この新婚旅行に母親とくにさんを招待してくれた。優しい孫のおかげで三世代揃ったグァ
ム旅行が実現した。ありがたいことだった。「いい孫なんだぃね・・」と嬉しそう。  

息子の金一さんが囲炉裏でヤマメを炭火焼きしてくれた。 暖かいご飯にふき味噌を乗せていただく。春の香りと苦味が美味しい。

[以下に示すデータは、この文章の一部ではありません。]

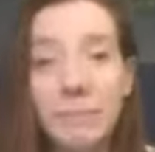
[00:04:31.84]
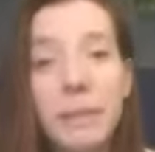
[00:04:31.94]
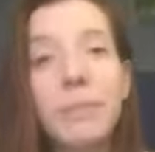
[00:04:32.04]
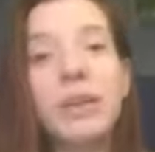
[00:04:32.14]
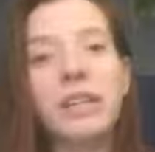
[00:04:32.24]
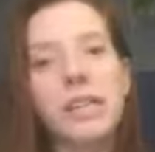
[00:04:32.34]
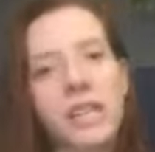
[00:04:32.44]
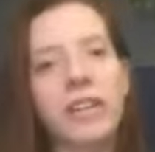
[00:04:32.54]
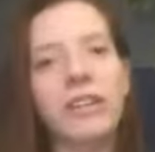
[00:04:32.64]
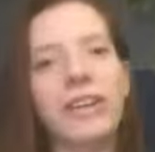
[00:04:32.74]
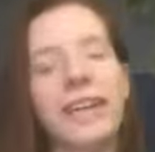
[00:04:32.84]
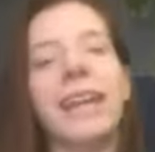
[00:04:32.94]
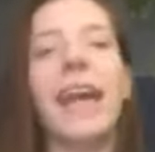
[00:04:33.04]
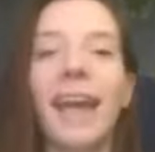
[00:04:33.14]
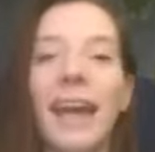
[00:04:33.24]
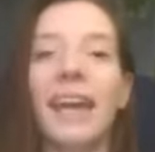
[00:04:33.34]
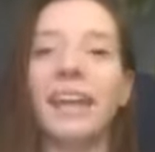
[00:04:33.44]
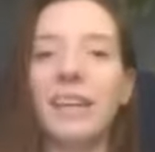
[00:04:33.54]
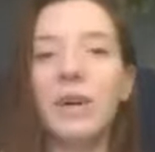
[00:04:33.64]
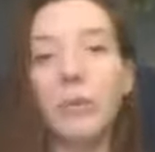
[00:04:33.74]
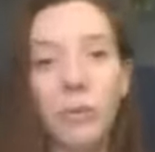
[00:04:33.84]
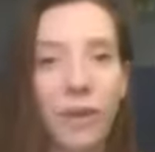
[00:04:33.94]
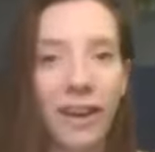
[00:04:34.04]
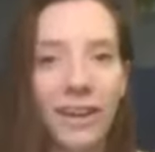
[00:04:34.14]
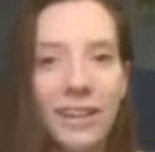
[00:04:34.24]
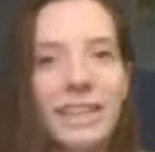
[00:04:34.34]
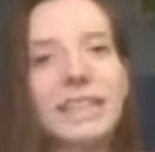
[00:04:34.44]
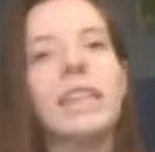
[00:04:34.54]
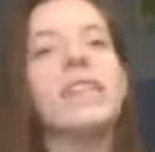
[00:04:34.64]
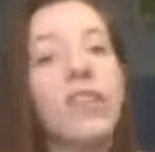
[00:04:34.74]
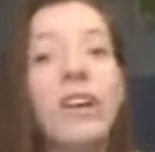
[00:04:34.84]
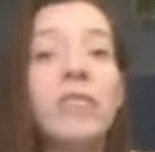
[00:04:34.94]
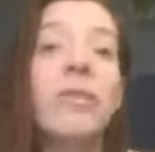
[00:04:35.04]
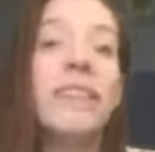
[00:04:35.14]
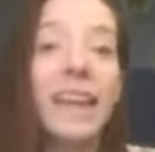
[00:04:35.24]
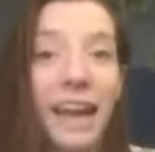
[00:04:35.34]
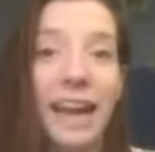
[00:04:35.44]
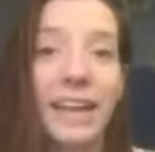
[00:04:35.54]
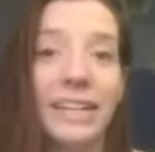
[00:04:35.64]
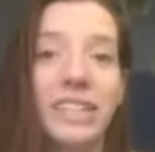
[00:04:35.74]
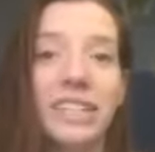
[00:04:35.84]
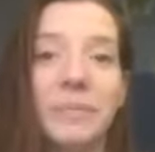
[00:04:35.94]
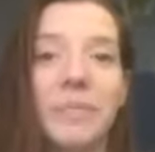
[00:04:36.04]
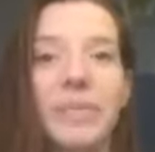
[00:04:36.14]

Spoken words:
people consider it a what? That starts with an H.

 息子の金一さんが囲炉裏で炭を熾し自分で釣ったヤマメを塩焼きにしてくれた。お昼は
ふき味噌とヤマメの塩焼きという豪華なご馳走だった。ふき味噌は味付けも完璧でほのか
に苦い春の味を堪能させてもらった。味付けは目分量だからと謙遜していたくにさんだっ
たが、毎年作っているふき味噌だけに間違うはずもなかった。食べきれなかった分はお土
産にいただいた。「昔はよく茶まんじゅうを作って近所に配って喜ばれたもんだった」と
話すくにさん。玉砂糖を使って照りの良いまんじゅうだったという。自慢の茶まんじゅう
を食べてみたかった。「今は、はあ作んなくなっちゃったかんねぇ・・」とさみしそう。
 近所で採れるというミカンもご馳走になった。ミカンが採れる程暖かい場所だというこ
とも初めて知った。吉田阿熊といえば山奥の狭い耕地というイメージがあったが、随分と
明るく暖かい場所だったのも驚きだった。                     

 くにさんは今デイサービスに通うのをとても楽しみにしている。毎週木曜日、吉田久長
の白砂惠慈園のデイサービスは輪投げやラジオ体操などをするので面白い。家にいると誰
とも話をしないことも多いし、色々話をする相手がいるのが楽しい。         
 今まで大きな病気もなかったし、元気に過ごして来た。医者にかかったこともなく、血
圧の薬をもらうだけですんでいる。体が健康なのがありがたいことだと言う。     

 息子の金一さんと釣りの話をしたり、秩父事件の映画「草の乱」の話をしたりとても充
実した取材だった。金一さんは草の乱の撮影時にスタッフの送迎バス運転手をしていたそ
うで、撮影の裏話や自分が中心になって行ったスチール写真撮影の話などしてくれ、分厚
いアルバムも見せてくれた。どれも映画撮影時の貴重な写真ばかりで素晴らしいものだっ
た。金一さんは郷土写真家で、居間の鴨居にはたくさんの表彰状が並んでいた。